The Banality of the Unitary Executive

Except relating to one thing. David Addington. By far the biggest surprise to me, in terms of personal impressions, is David Addington.

As I've been reminding at every opportunity, David Addington is Mr. Unitary Executive, the guy who has provided legal justification for many of Cheney's biggest power grabs: torture, extraordinary rendition, domestic spying, and so on.

I truly expected his interviews to be terribly hostile. I truly expected to see Addington bristle at every question. But that didn't happen.

To me, David Addington has all the mannerisms and look of a physics or computer science professor. He has the beard of a professor, [a Jesuit professor] the modest (at least looking) suit, and he's kind of big-shouldered.

I found his response to questions even more interesting. He simply answered them, with no hesitation. He was apt to offer up information rather than hold it back. He would wander on and on, explaining all the details surrounding something (I remember his description of various classifications, for example, as this long conversation, "and then ... and then ... and then"). He is so obviously steeped in this world and these regulations that he just holds forth on them, with almost no filter.

And there seemed to be no effort to protect Libby--or even Cheney. This became most clear when Fitzgerald started talking about the document on which Cheney mentioned Bush (then crossed it out). Fitzgerald's point was that OVP had stamped a classification that is not really a classification on these documents--Treated as Top Secret/SCI--that is, as Addington explained, not really a classification, "treated as." Pretty damning stuff, catching Cheney and Libby protecting their own deliberations by classifying the hell out of them, inventing new classifications.
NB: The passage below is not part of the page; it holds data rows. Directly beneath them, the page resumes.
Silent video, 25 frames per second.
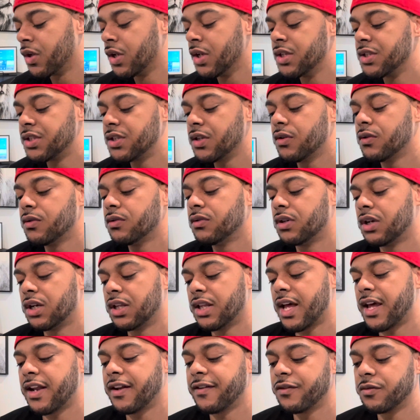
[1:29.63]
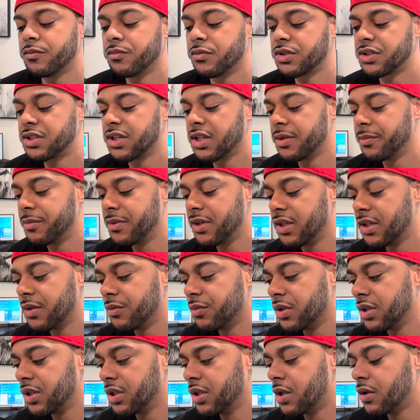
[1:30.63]
So a lot of them are telling me,
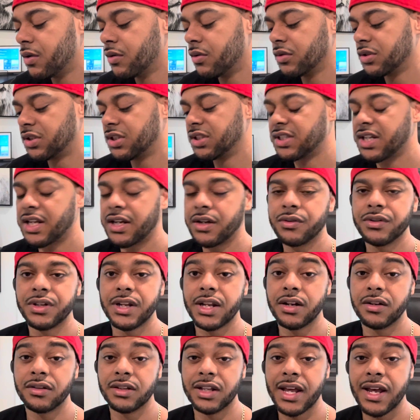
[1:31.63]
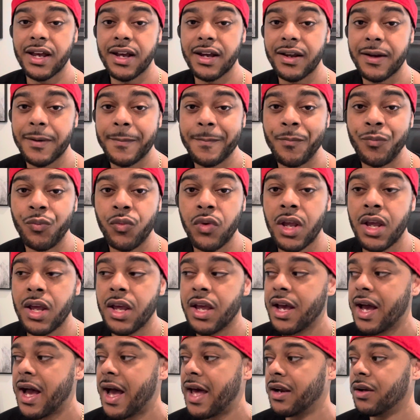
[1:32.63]
well, you know, since I don't date online,
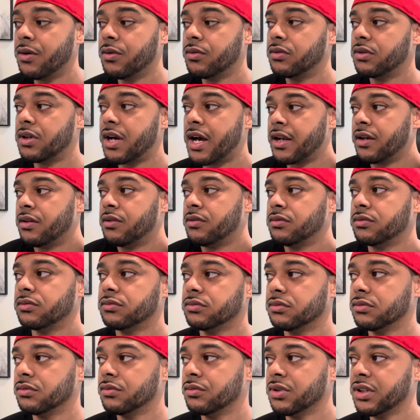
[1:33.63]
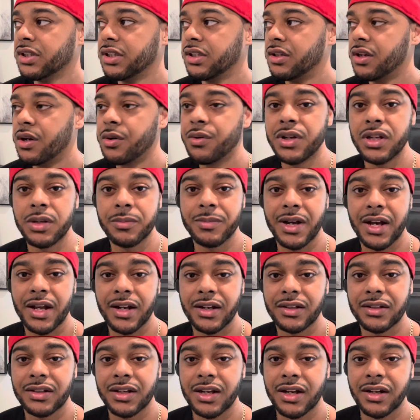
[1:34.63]
I don't really know
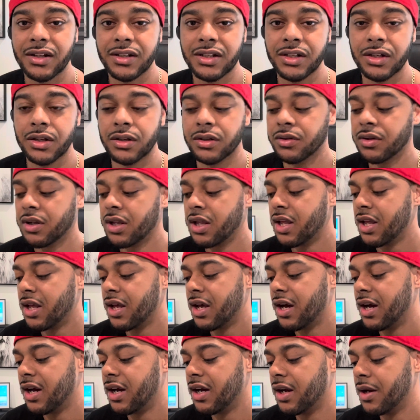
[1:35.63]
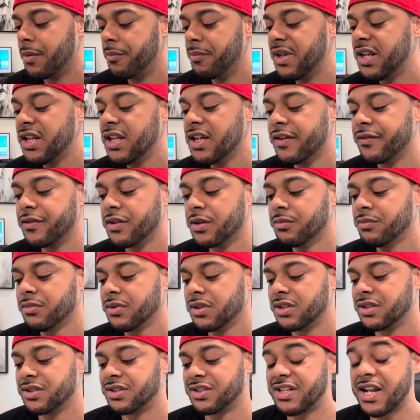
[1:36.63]
anybody. Many of them,
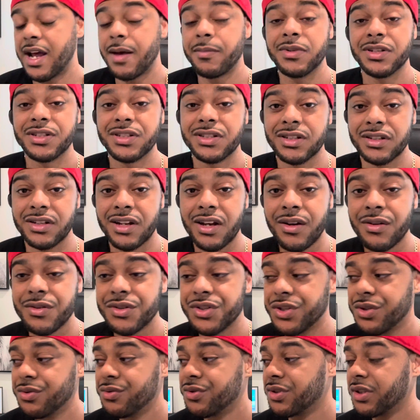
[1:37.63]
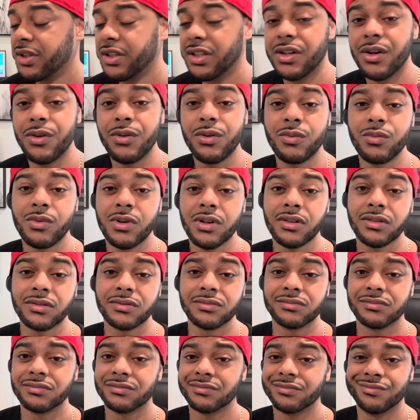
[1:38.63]
established adults, usually go to
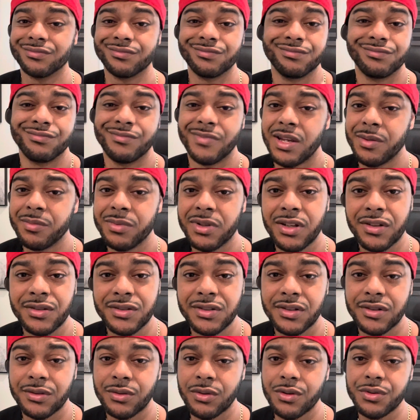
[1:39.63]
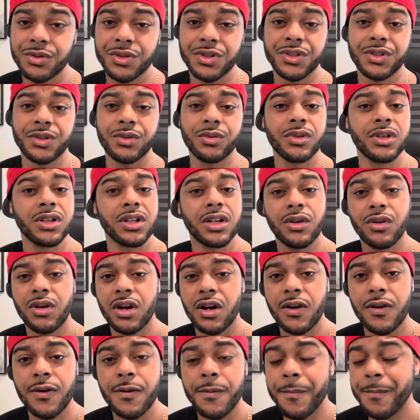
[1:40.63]
work, maybe go to the grocery store and go
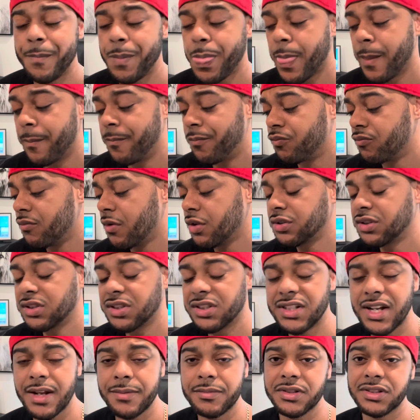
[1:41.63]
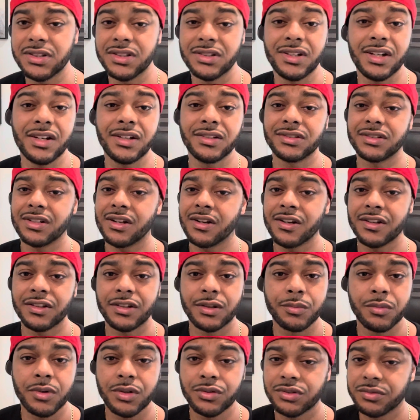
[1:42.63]
home. Most established adults aren't
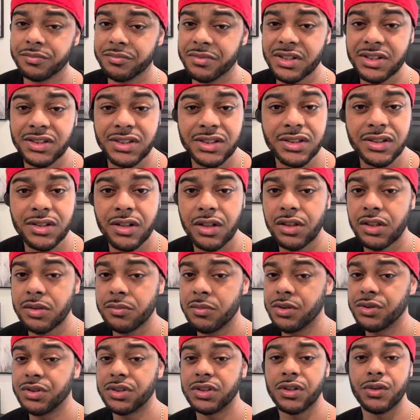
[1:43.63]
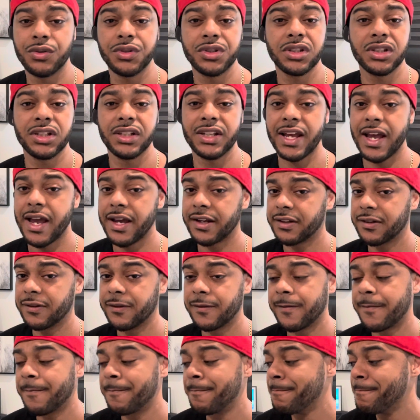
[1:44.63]
the most busy, aren't the most socially
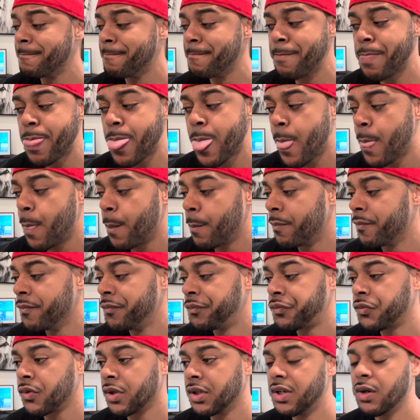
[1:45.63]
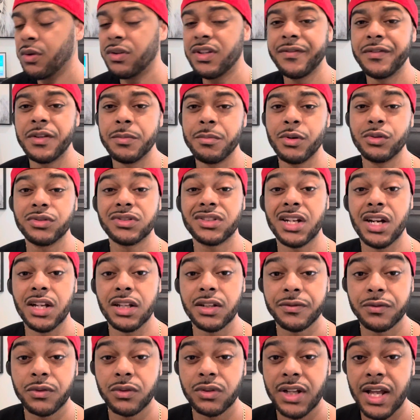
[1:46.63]
active, don't live the most
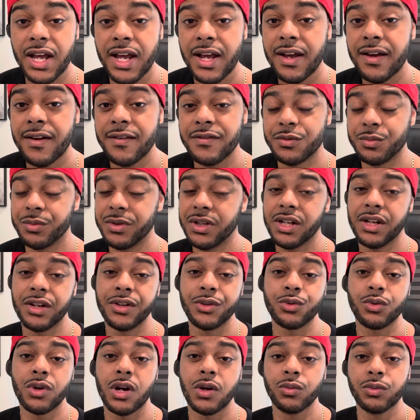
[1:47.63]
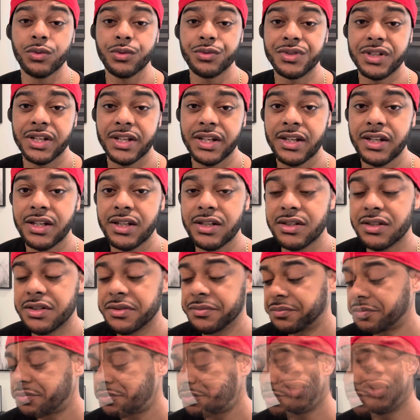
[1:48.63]
colorful lives. We get into our routines.
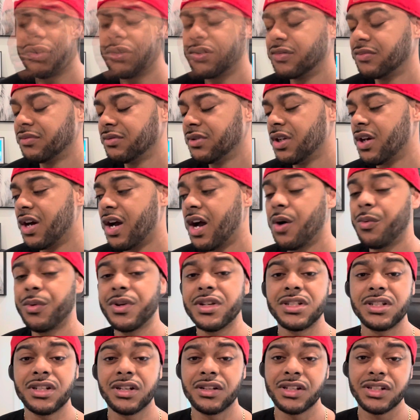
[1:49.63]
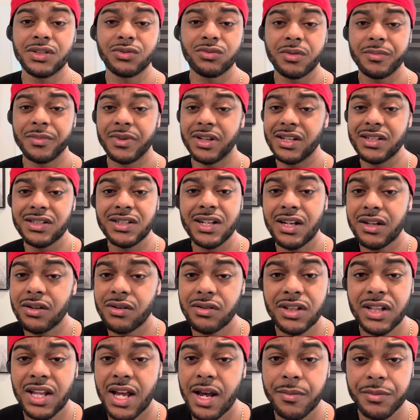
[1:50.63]
So, you know, I always tell these women, he's not going
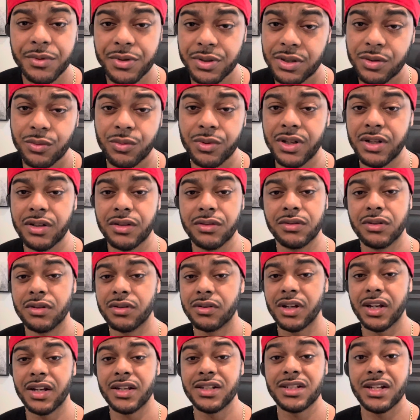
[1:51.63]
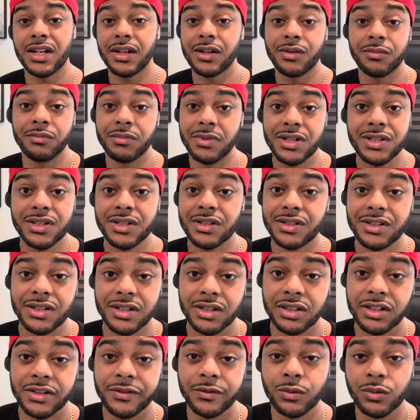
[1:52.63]
to climb through your window, okay? He's not going to bust into
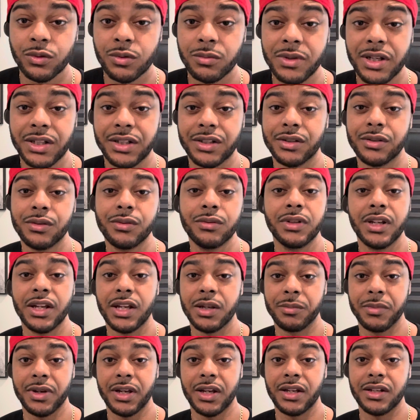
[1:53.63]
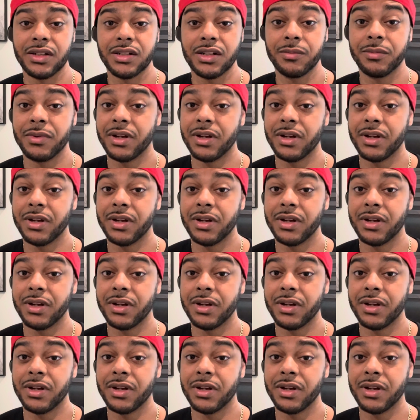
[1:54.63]
your living room like the Kool-Aid man. IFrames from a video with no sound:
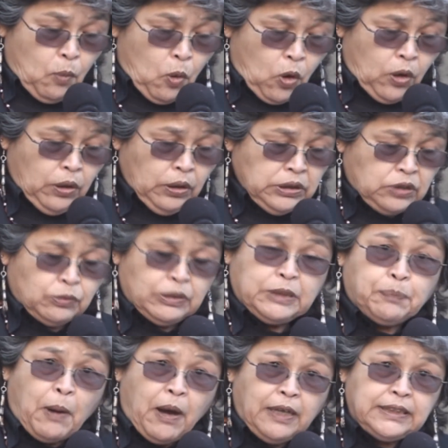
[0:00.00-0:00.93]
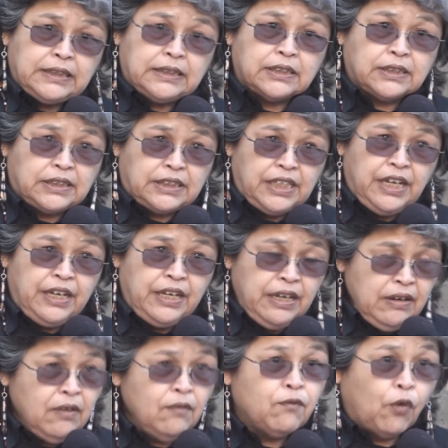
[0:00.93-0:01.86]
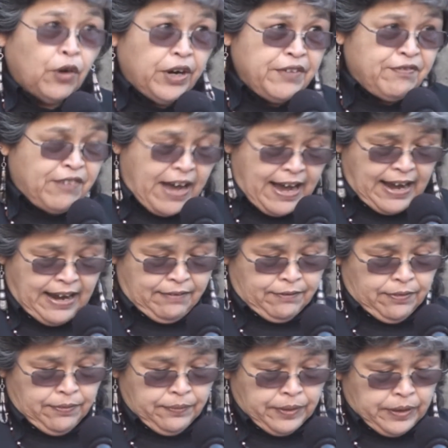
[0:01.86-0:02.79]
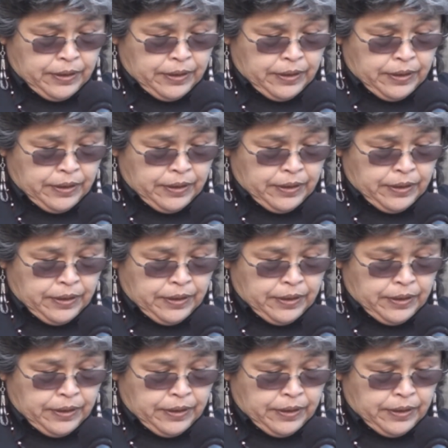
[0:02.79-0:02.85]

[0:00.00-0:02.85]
More's response to C-45.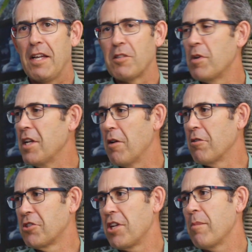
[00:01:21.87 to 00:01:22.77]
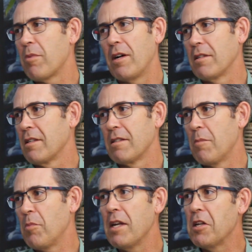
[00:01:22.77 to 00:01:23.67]
as we know on share prices,
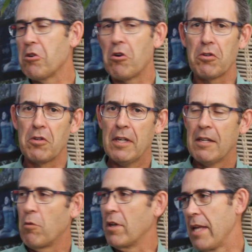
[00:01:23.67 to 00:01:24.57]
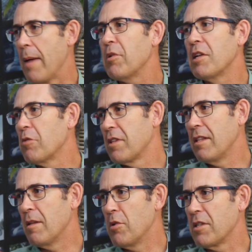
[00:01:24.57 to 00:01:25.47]
depending on what's happening
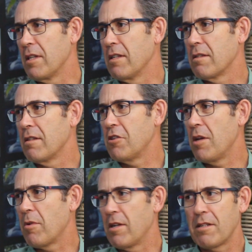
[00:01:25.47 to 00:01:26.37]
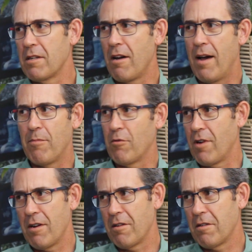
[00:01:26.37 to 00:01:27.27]
within the business, the share price can go up or
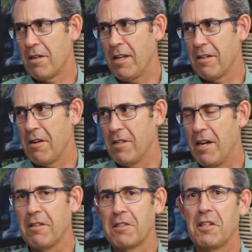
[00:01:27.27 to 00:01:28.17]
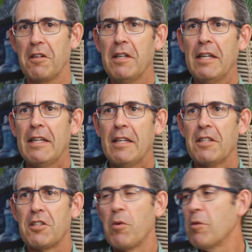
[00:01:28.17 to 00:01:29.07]
go, can go down. So
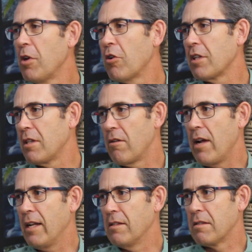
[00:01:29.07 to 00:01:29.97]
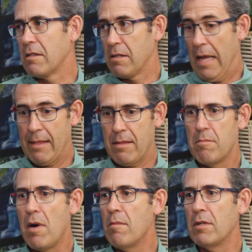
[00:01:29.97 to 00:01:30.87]
so when we look at the rand at the
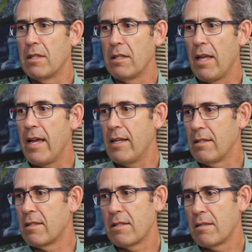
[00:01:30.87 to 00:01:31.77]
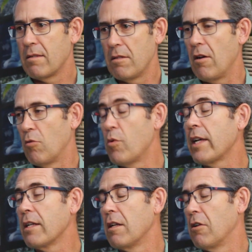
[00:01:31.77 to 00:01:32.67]
moment, it has yeah,
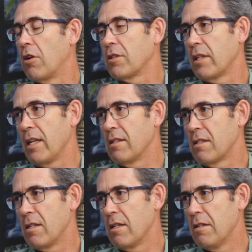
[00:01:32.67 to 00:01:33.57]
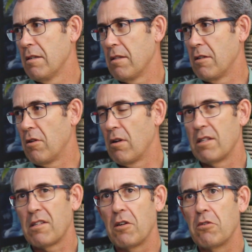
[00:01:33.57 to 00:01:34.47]
weakened a lot against the, the
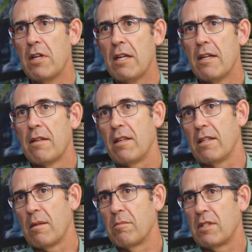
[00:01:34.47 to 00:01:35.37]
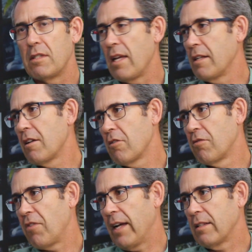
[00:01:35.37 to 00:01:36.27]
dollar. So there's some
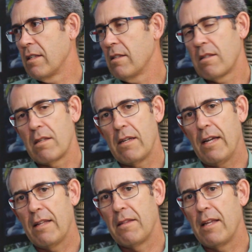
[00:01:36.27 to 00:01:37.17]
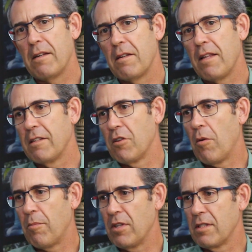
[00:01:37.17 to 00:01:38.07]
technical factors, and then there's
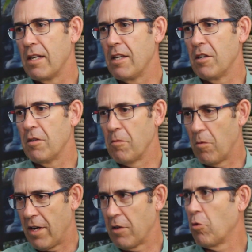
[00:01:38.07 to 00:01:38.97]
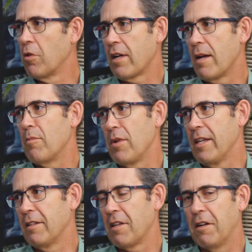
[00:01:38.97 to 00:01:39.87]
obviously what I call the company.
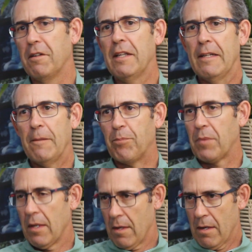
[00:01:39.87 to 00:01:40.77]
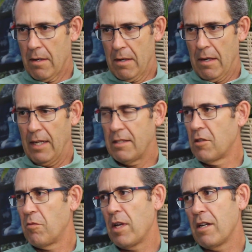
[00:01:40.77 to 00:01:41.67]
So let's
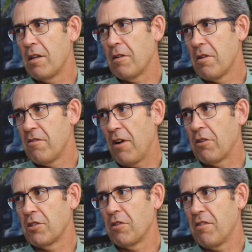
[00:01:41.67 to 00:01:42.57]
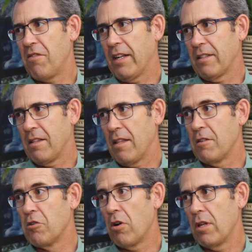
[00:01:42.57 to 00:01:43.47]
just quickly focus on the fact that the
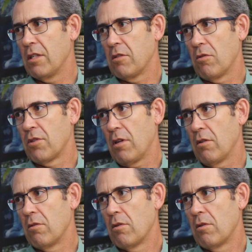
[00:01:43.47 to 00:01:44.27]
dollar is also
And Addington just described this as he had everything else, wandering on in a seemingly endless mumble. He showed no hint of trying to hide this information, no hint of embarrassment that the guy who is, after all, still his boss was trying to pull a fast one to protect his own actions.

Not what I expected.
A response:

While you're doing a great job with the blogging, it's nice to have you back thinking. Your surprise at Addington's persona came through in your trial narrative. It made me think of a book I read a long time ago [name blowing in the wind]. It was about the long interrogation of Adolf Eichmann. His interrogator was determined to get at the root of his hatefilled antisemitism. Instead, what he found was an emotionally blunted obsessive compulsive who was worried about meeting production deadlines - without much registering that what he was producing was murdered human beings. In Eichmann's trial, his "sole defense was claiming that he had been a petty government functionary, merely following the orders of superiors." [Wikipedia] That's probably a tragic truth.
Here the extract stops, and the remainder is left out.